Here’s how Scott describes riding through this section after we came off Lonyo Avenue, went onto John Kronk Street, had a scenic view of the city skyline and then made a turn south onto Central Avenue: “The reason the route does that is because the Detroit International Freight Terminal Project is right there and it’s going to close Lonyo when all the railroad development goes in,” Scott says. “So we went over to Central where MDOT assures us they’re going to improve the road for biking.”
Trails with Rails
When Todd Scott rides the Bagley Street Bridge over the Canadian Pacific rails to Windsor, he sees an off-road route that could take him from the RiverWalk to Mexicantown even if he can’t get down to the grade yet.
What others might see as grassy land along the tracks, Scott, the executive director of the Detroit Greenways Coalition, sees as a potential bike route: off road, paved, marked, connecting existing Detroit greenways to future bike lanes around the city.
“What it would do is you could ride your bike from the RiverWalk all the way to the heart of southwest Detroit on a trail and not have to deal with any cars at all,” Scott says.
What would it take? Cooperation from the Canadian Pacific railroad, which owns the property, for starters.

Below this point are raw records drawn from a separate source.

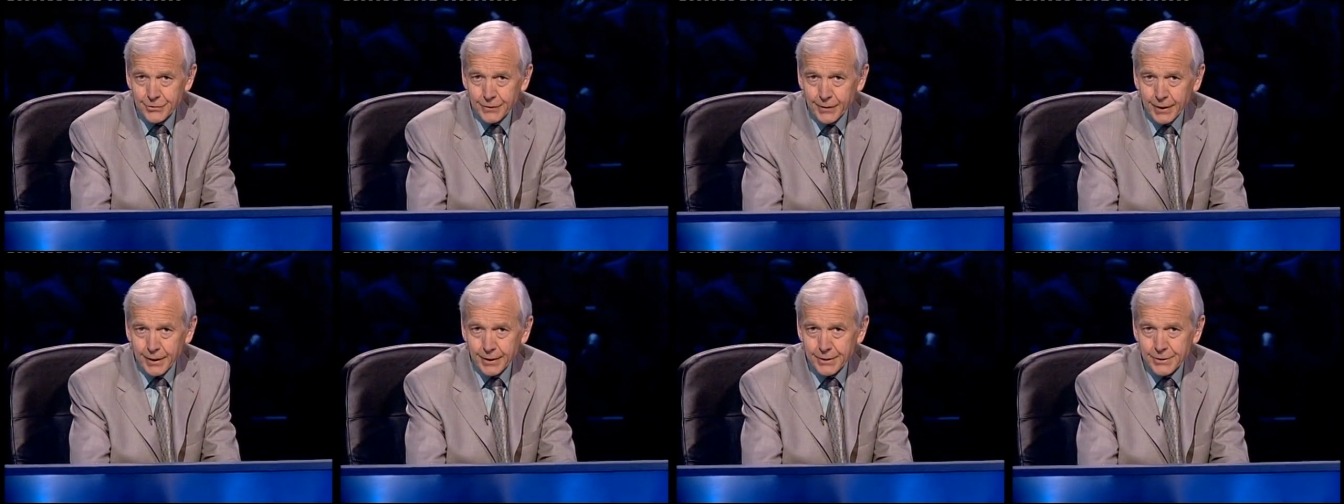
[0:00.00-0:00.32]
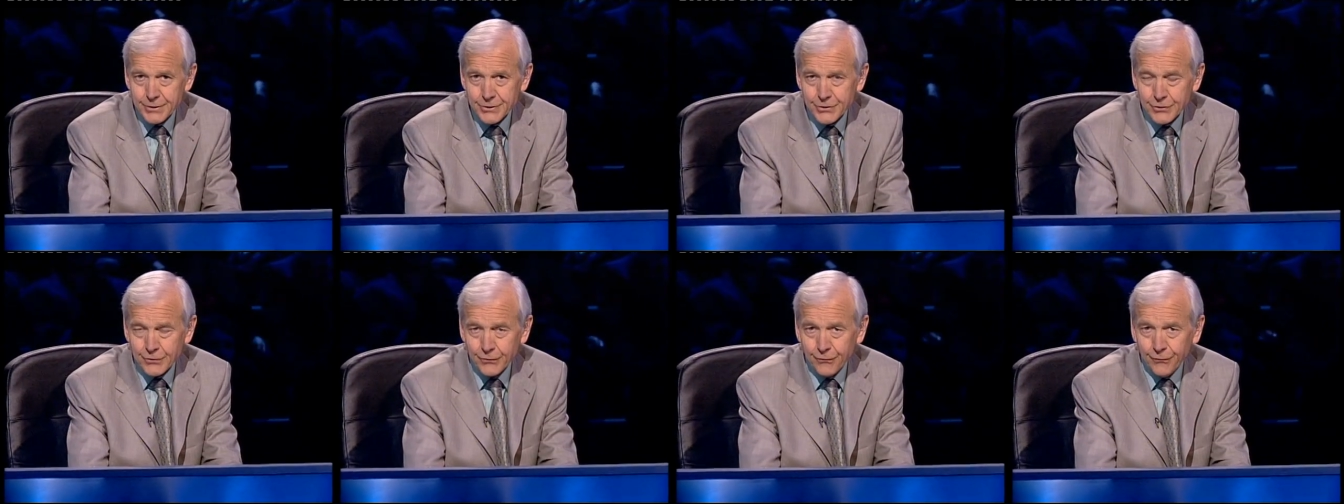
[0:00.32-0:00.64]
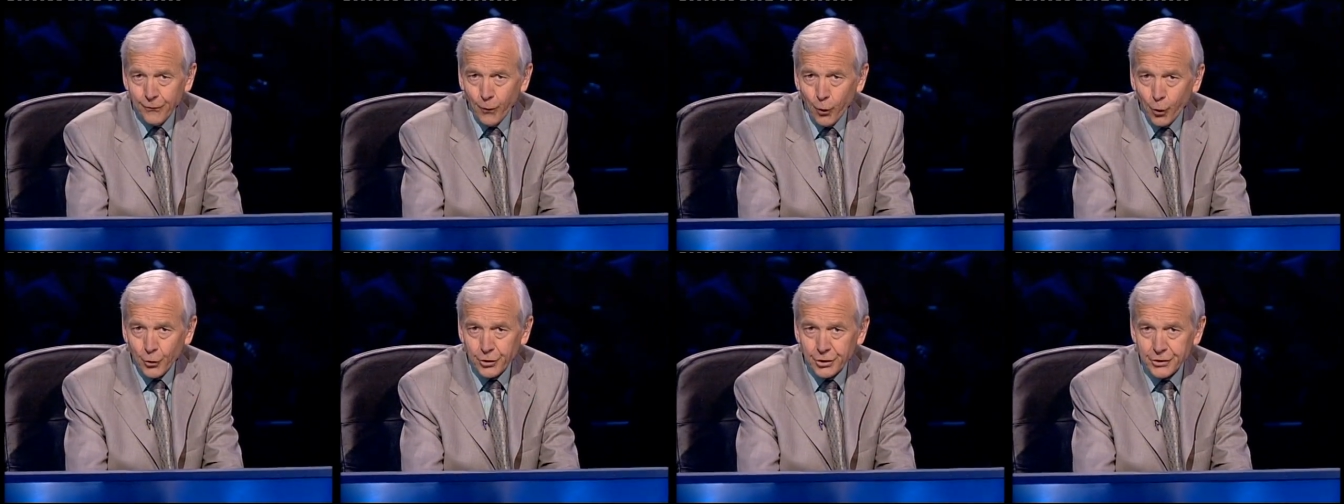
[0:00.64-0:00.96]
tonight's
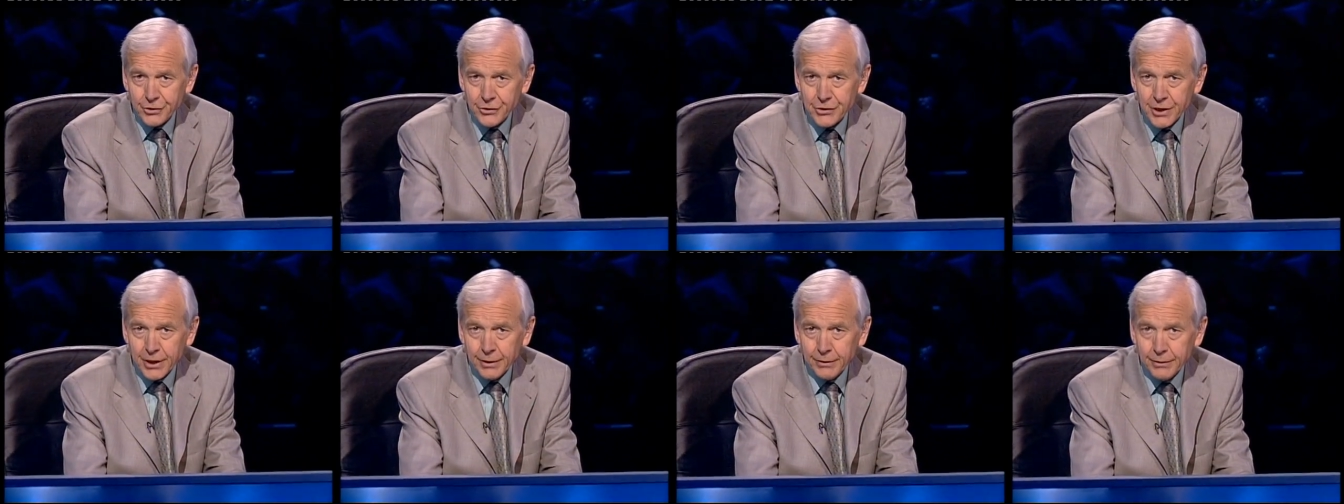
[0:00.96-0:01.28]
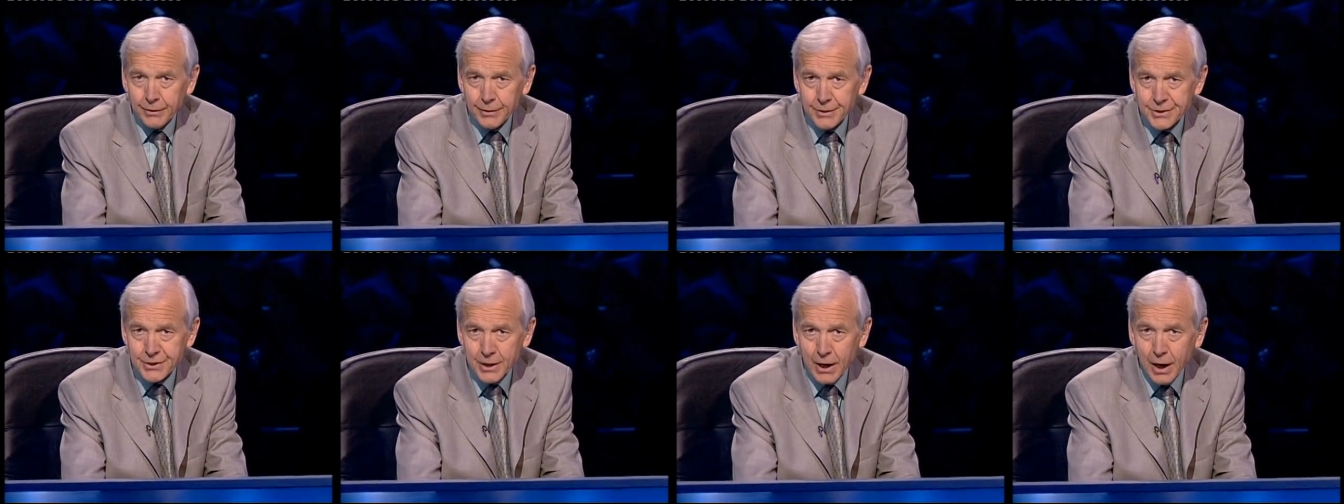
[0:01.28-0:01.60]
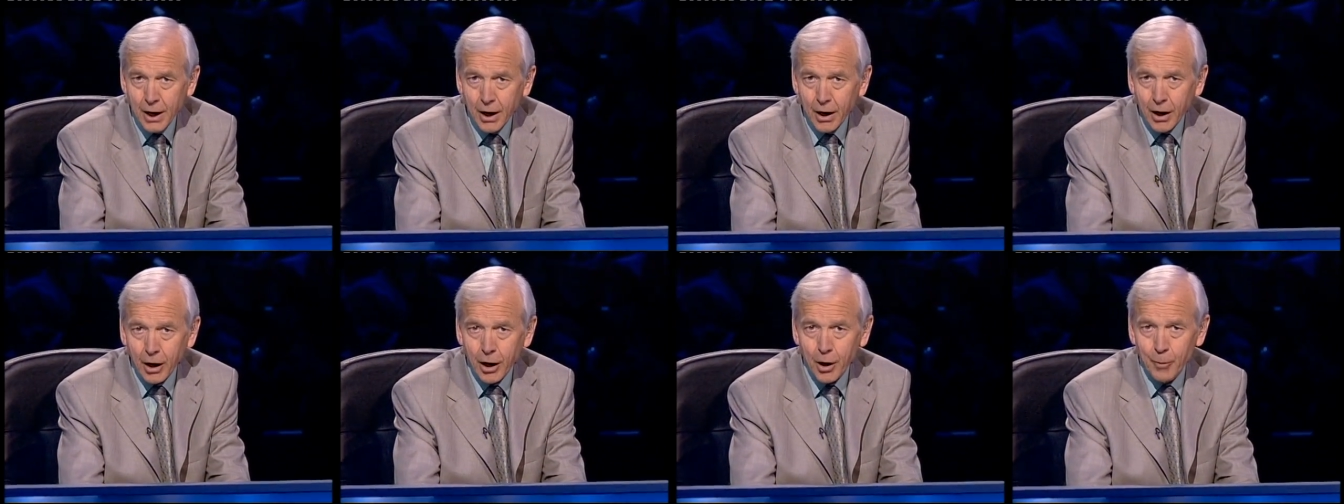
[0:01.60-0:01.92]
four contenders
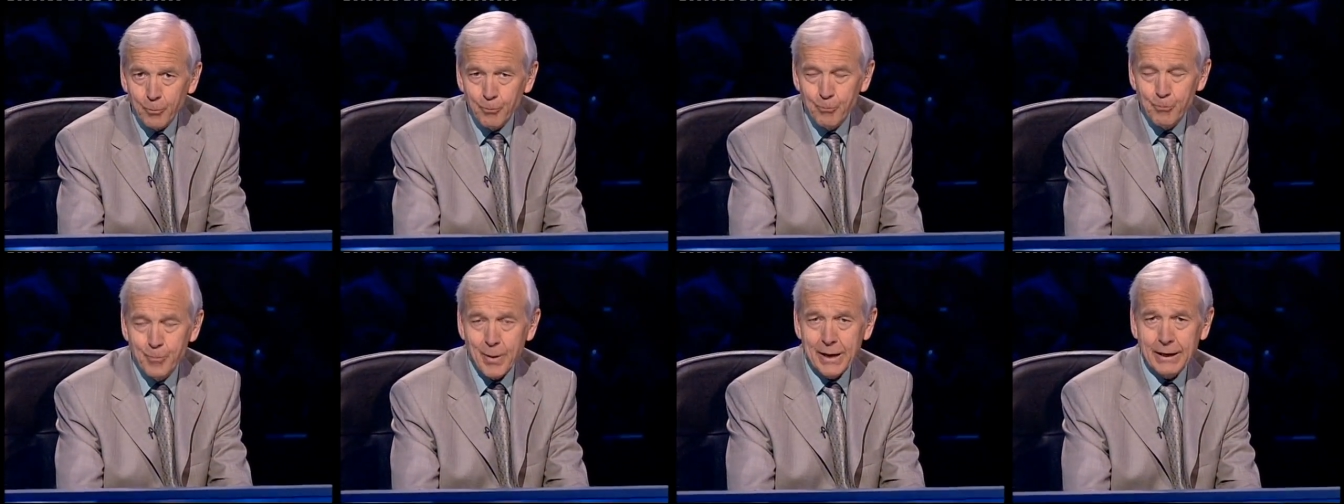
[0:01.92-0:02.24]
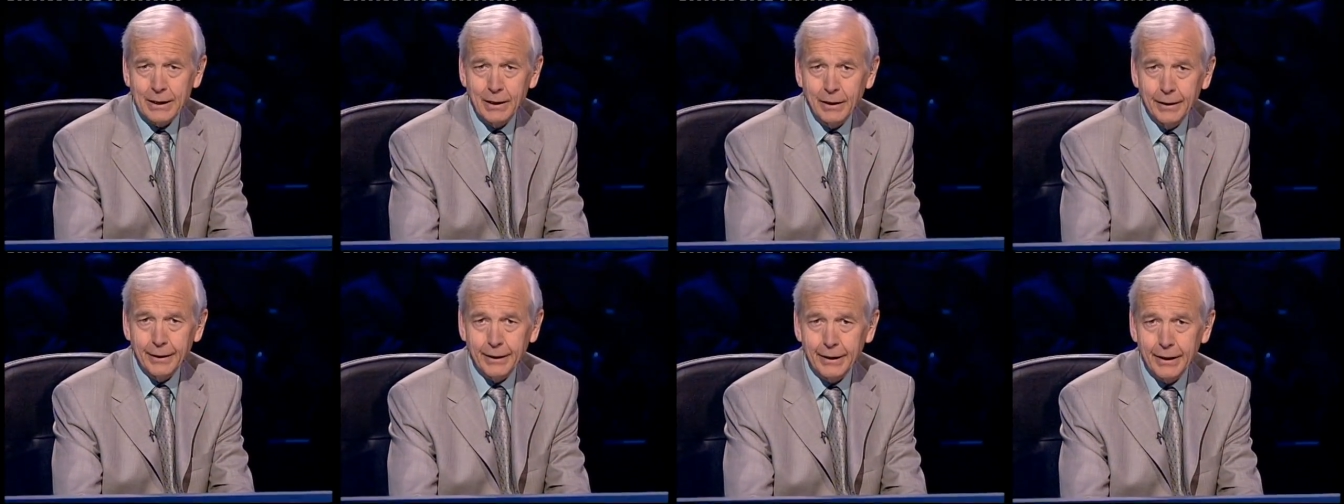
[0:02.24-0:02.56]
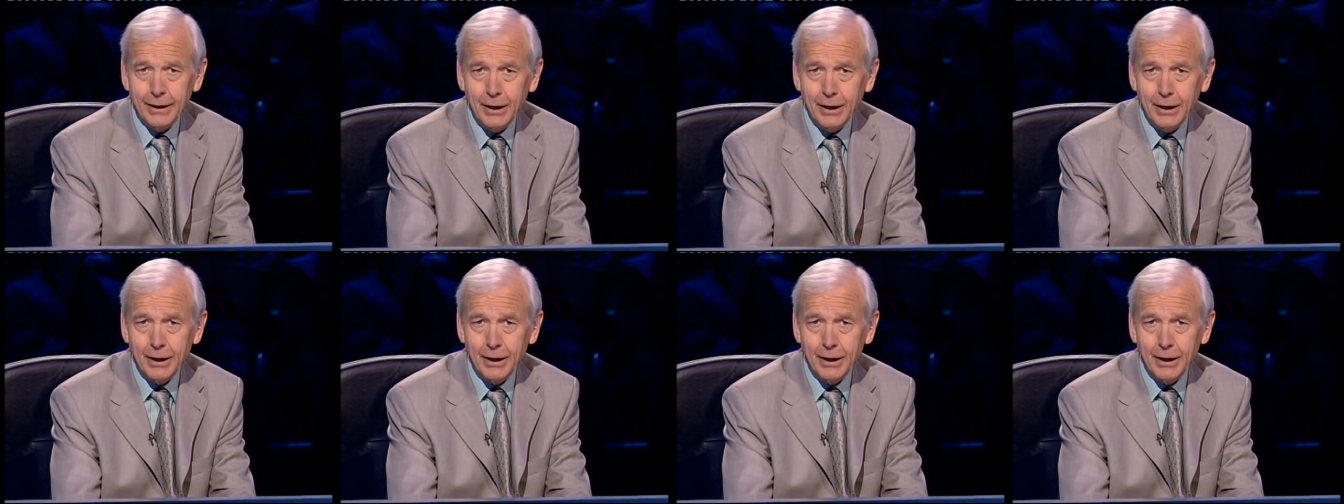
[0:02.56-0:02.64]
are battling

“Those conversations are ongoing but I think it’s an exciting opportunity,” Scott says. “It would be like a High Line Trail. There would be no road crossings and you could then ride from the Detroit RiverWalk all the way to the heart of southwest Detroit, off road, no cars.”
Routes Around the States
As we ride east from southwest Detroit heading toward downtown, we’re on one road that connects with many routes heading in may directions.
“This trail is actually multiple trails overlaid on top of themselves,” says Todd Scott, executive director of the Detroit Greenways Coalition. “So we have the Inner Circle Greenway. We also have the Underground Railroad Bicycle Route that continues on to Mobile, Alabama. We also have the Iron Belle Trail, which starts at Belle Isle and continues up to Wisconsin. So all three trails are overlaid on top of this route that we’re on today.”
From the Motor City, you can head anywhere on a bicycle.